Plague is the companion of spring, of sunshine, and plenty. We no longer struggle with her. We have forgotten what we did when she was not. Of old navies used to stem the giant ocean-waves betwixt Indus and the Pole for slight articles of luxury. Men made perilous journies to possess themselves of earth's splendid trifles, gems and gold. Human labour was wasted—human life set at nought. Now life is all that we covet; that this automaton of flesh should, with joints and springs in order, perform its functions, that this dwelling of the soul should be capable of containing its dweller.
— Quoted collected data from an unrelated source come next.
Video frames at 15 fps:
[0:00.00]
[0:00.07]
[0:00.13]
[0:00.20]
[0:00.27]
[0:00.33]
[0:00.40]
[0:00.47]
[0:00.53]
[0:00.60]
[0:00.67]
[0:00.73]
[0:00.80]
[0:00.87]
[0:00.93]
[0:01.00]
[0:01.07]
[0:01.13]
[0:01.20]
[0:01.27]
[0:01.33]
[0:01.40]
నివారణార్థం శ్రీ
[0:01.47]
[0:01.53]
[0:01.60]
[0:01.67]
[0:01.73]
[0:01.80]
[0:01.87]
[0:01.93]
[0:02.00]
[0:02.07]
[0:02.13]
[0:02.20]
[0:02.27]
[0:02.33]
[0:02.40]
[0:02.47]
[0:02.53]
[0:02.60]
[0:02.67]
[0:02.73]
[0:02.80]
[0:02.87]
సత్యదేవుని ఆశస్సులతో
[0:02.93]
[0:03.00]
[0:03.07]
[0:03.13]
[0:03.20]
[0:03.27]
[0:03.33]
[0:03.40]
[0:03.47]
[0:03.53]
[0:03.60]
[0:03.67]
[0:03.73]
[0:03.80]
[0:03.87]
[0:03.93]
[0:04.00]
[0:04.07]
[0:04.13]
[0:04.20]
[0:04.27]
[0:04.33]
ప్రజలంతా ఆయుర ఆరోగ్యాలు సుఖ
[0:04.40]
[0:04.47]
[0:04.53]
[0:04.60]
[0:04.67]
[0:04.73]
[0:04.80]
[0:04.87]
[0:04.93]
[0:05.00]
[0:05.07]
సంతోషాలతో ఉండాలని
Our minds, late spread abroad through countless spheres and endless combinations of thought, now retrenched themselves behind this wall of flesh, eager to preserve its well-being only. We were surely sufficiently degraded.
At first the increase of sickness in spring brought increase of toil to such of us, who, as yet spared to life, bestowed our time and thoughts on our fellow creatures. We nerved ourselves to the task: "in the midst of despair we performed the tasks of hope." We went out with the resolution of disputing with our foe. We aided the sick, and comforted the sorrowing; turning from the multitudinous dead to the rare survivors, with an energy of desire that bore the resemblance of power, we bade them—live. Plague sat paramount the while, and laughed us to scorn.
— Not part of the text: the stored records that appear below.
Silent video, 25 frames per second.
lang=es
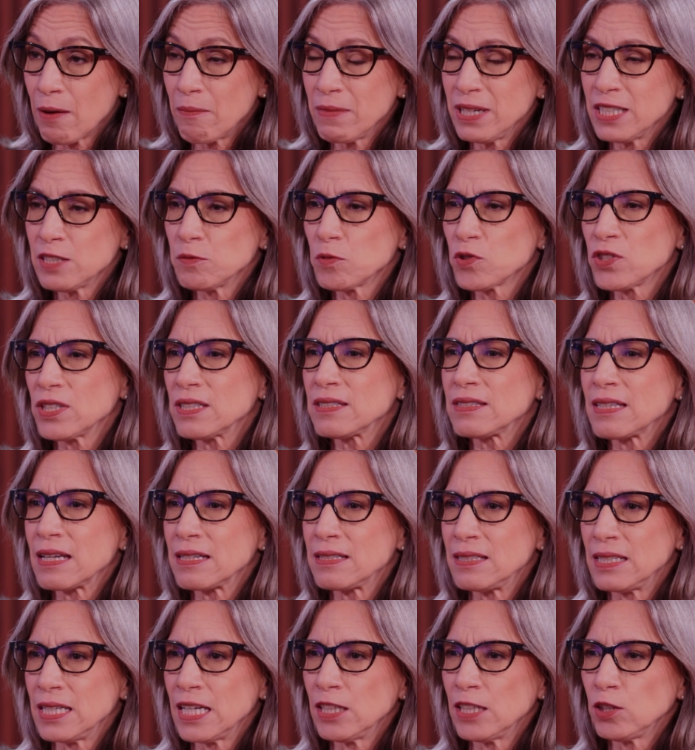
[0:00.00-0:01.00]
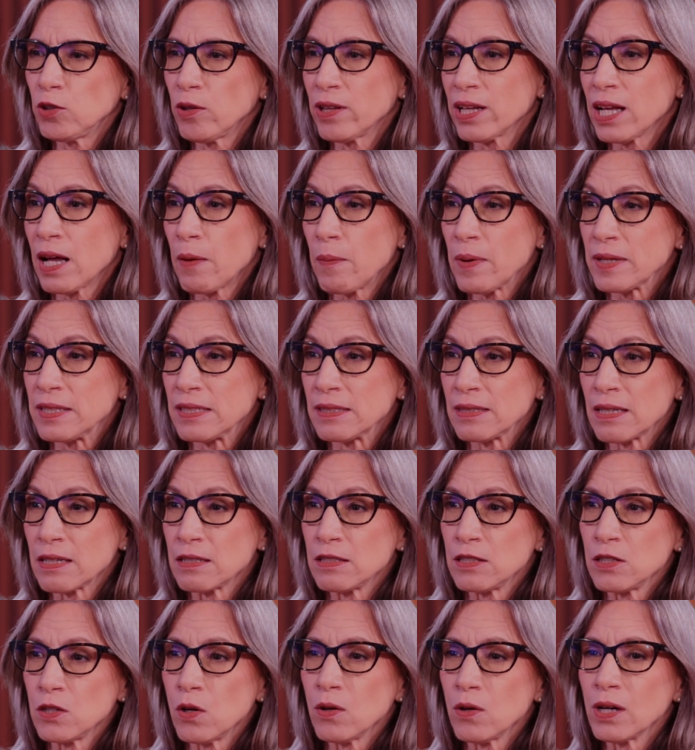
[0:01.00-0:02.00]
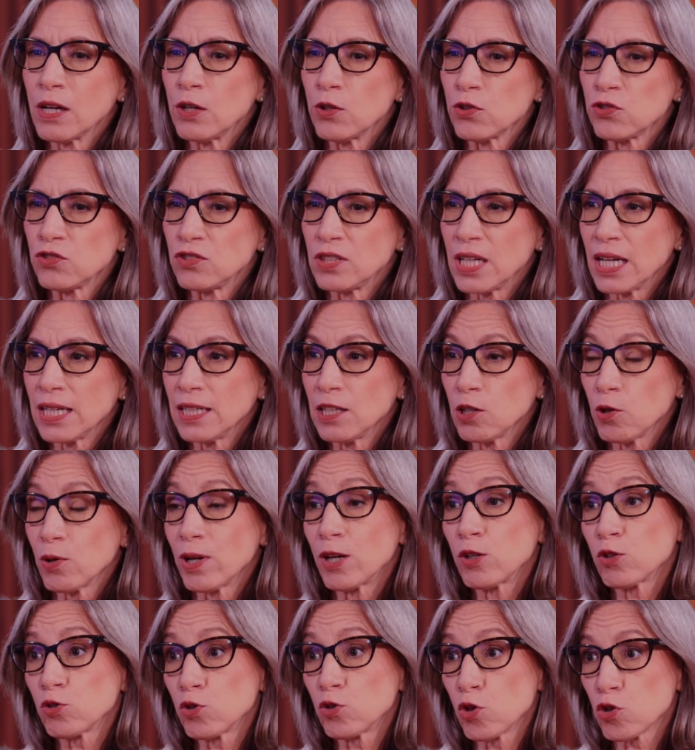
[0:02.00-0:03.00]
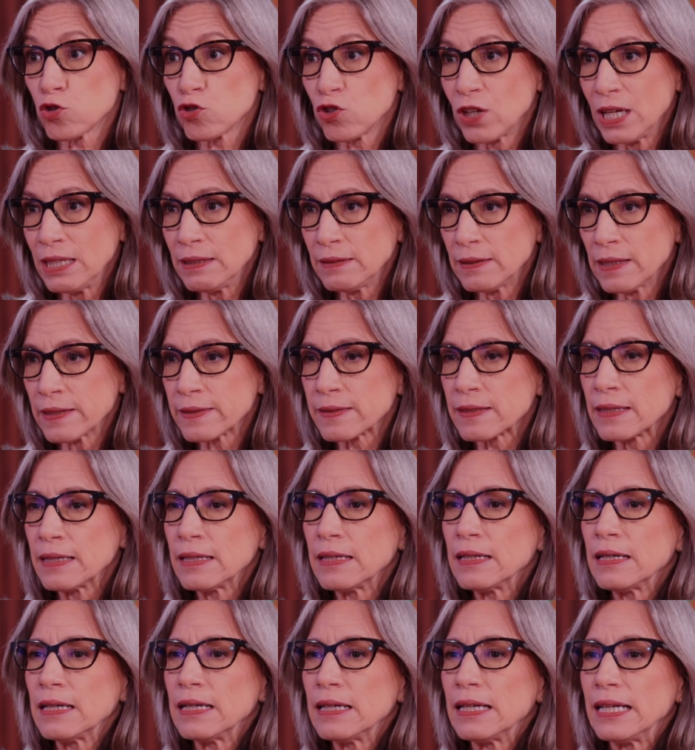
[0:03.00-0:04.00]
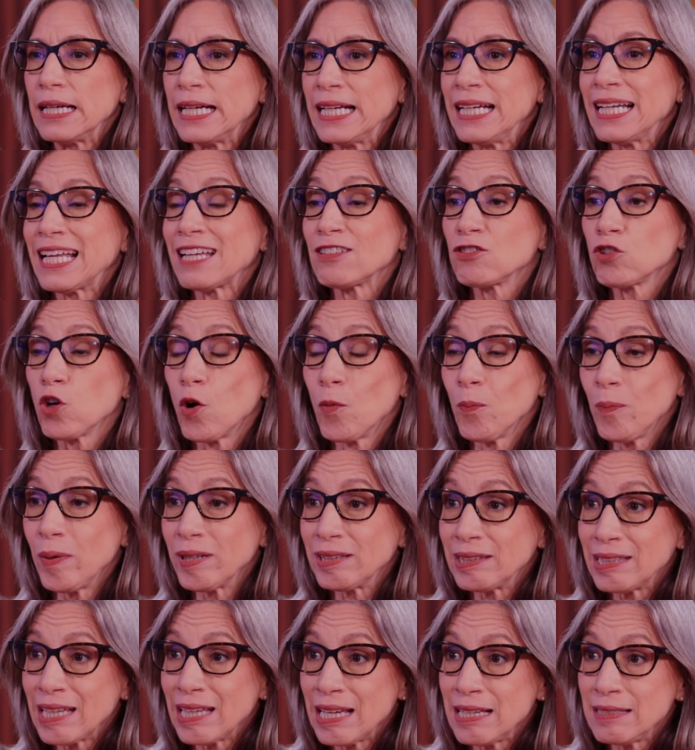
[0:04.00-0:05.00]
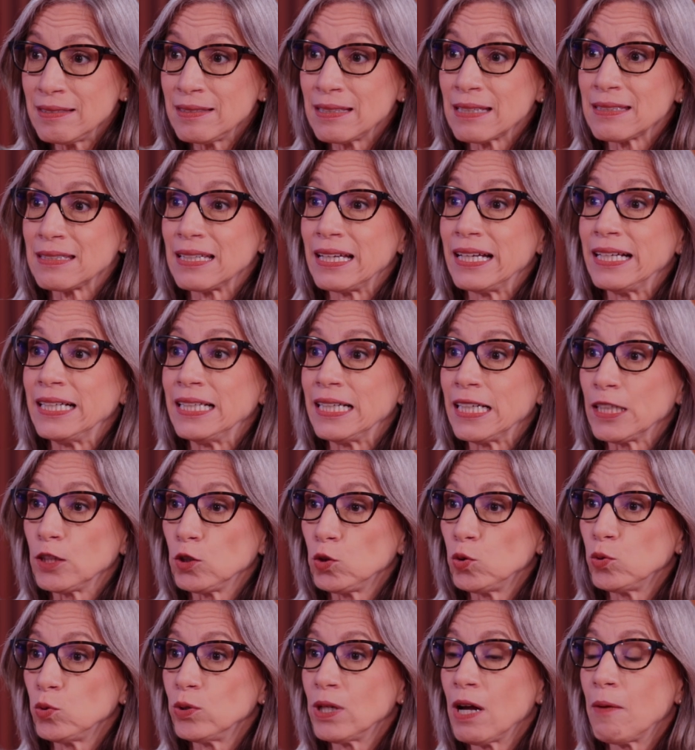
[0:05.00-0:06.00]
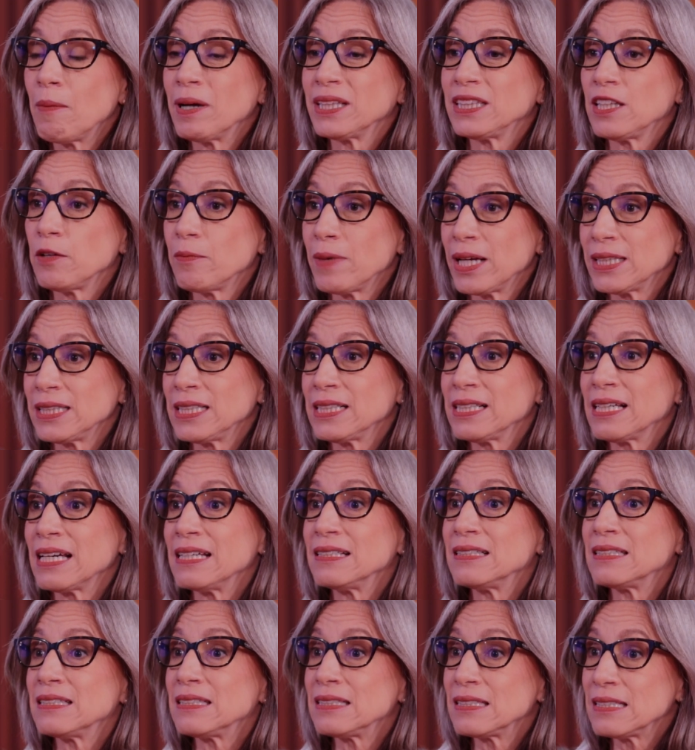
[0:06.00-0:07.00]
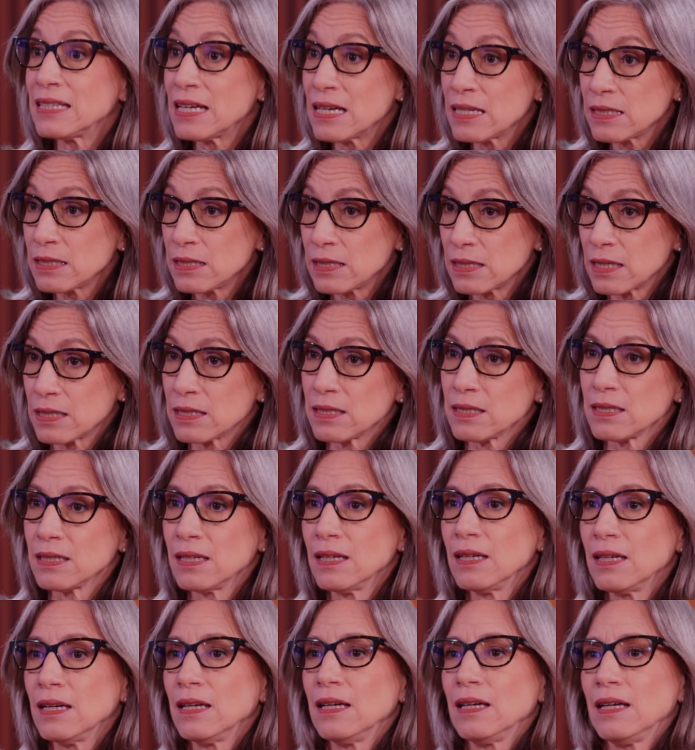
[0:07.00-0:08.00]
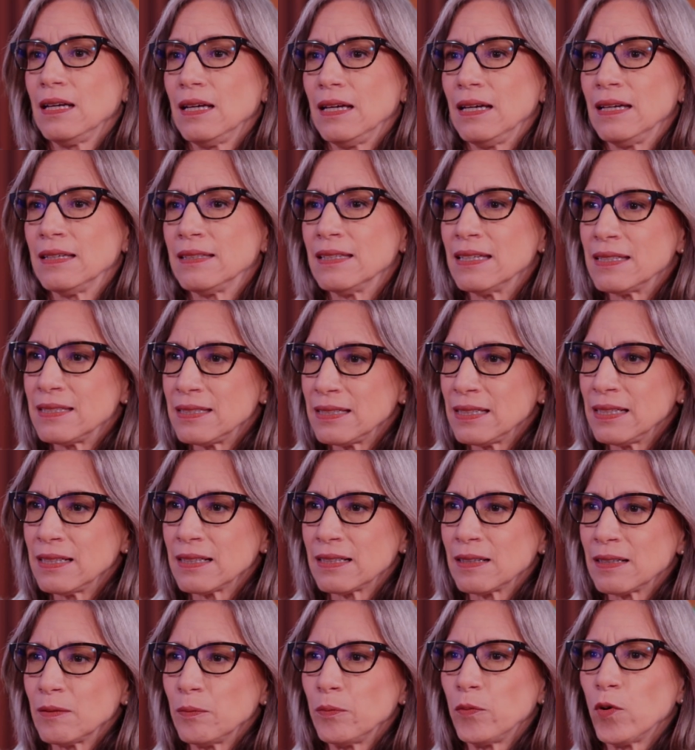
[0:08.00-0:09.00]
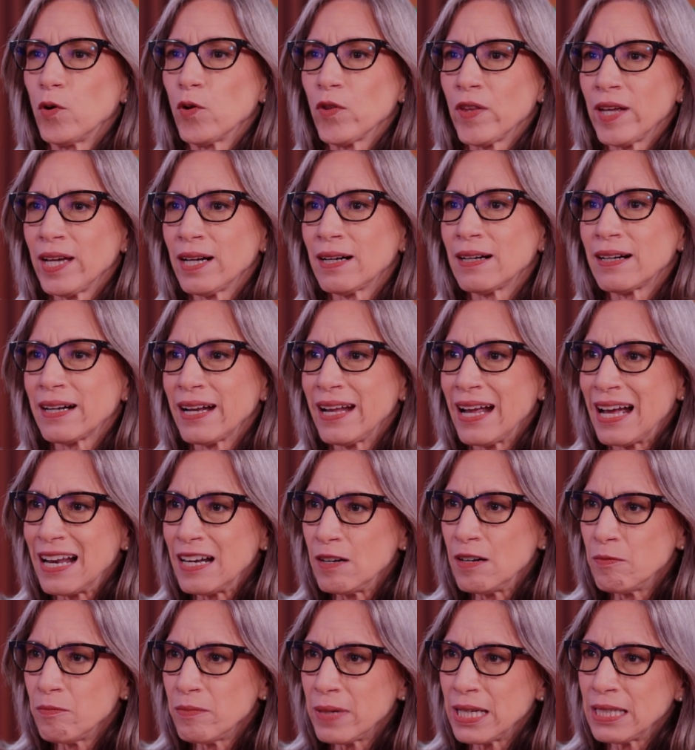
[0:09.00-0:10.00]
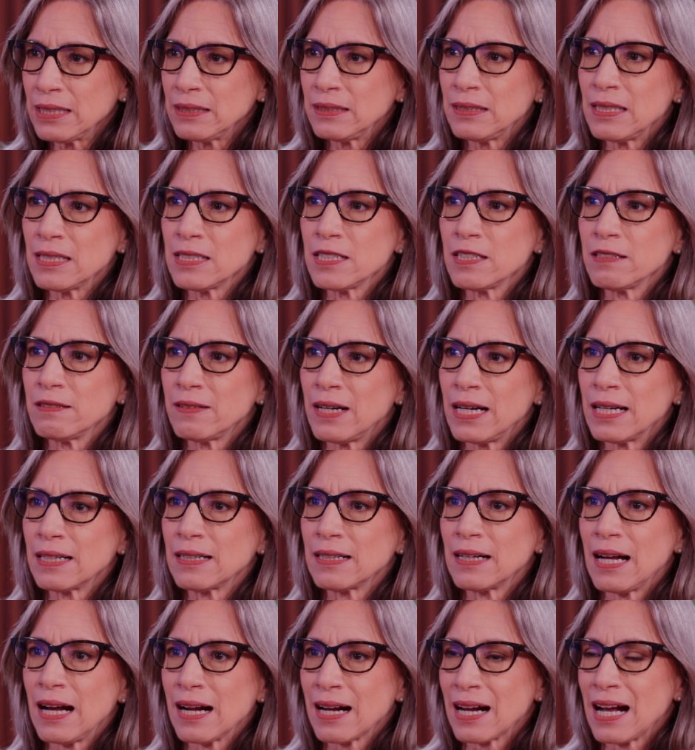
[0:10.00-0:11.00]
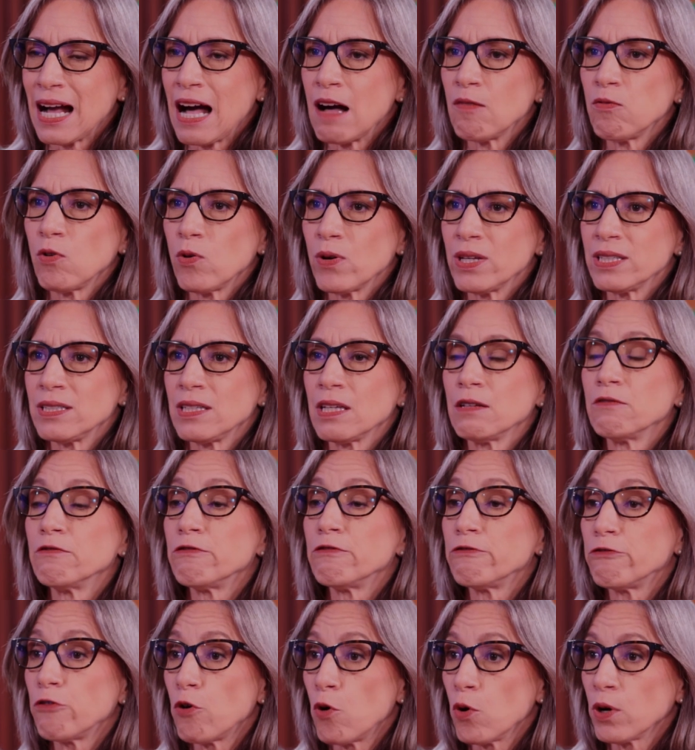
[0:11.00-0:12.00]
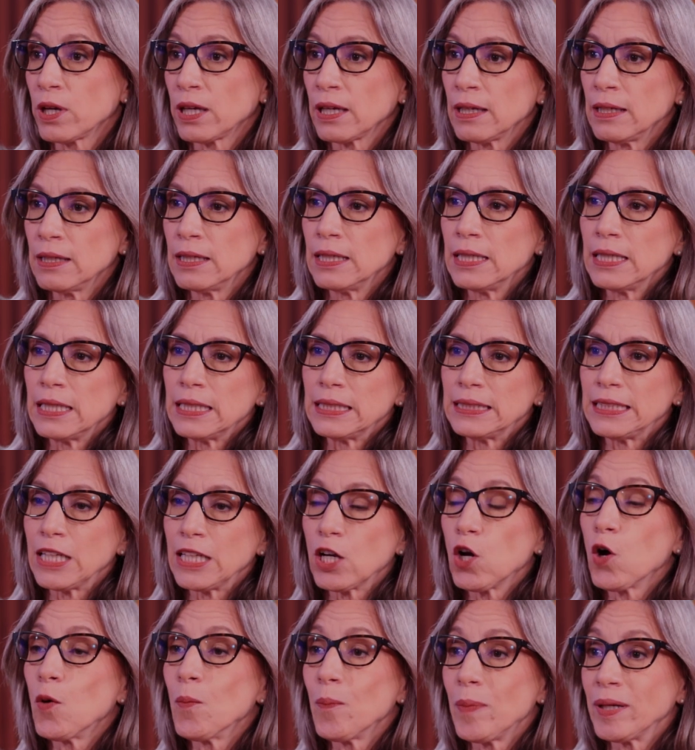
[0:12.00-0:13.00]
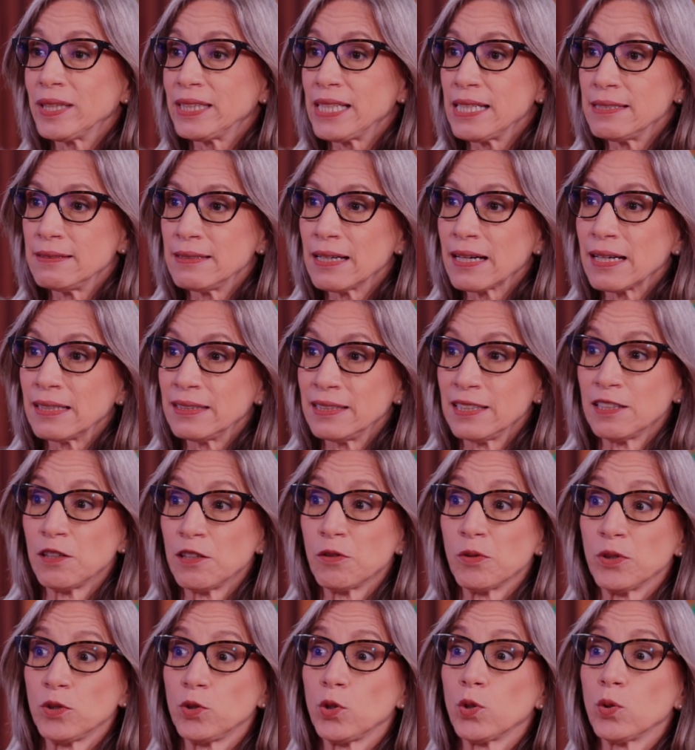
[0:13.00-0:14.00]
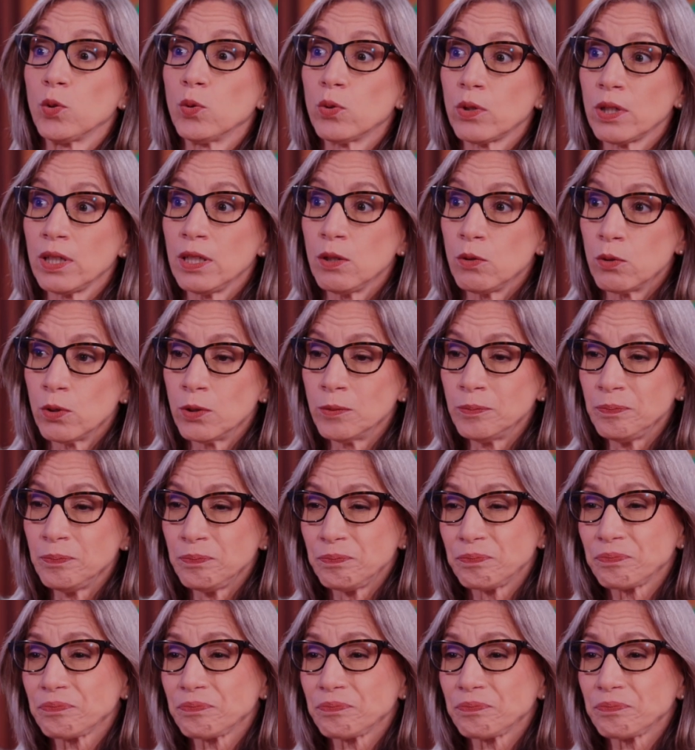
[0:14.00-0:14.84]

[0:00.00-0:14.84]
mismo se está haciendo de capacitación a los técnicos y a los docentes en las competencias en lectura, matemática y ciencias. Es decir, poder realmente llevar a cabo ese enfoque de competencias que tiene nuestro currículum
Have any of you, my readers, observed the ruins of an anthill immediately after its destruction? At first it appears entirely deserted of its former inhabitants; in a little time you see an ant struggling through the upturned mould; they reappear by twos and threes, running hither and thither in search of their lost companions. Such were we upon earth, wondering aghast at the effects of pestilence. Our empty habitations remained, but the dwellers were gathered to the shades of the tomb.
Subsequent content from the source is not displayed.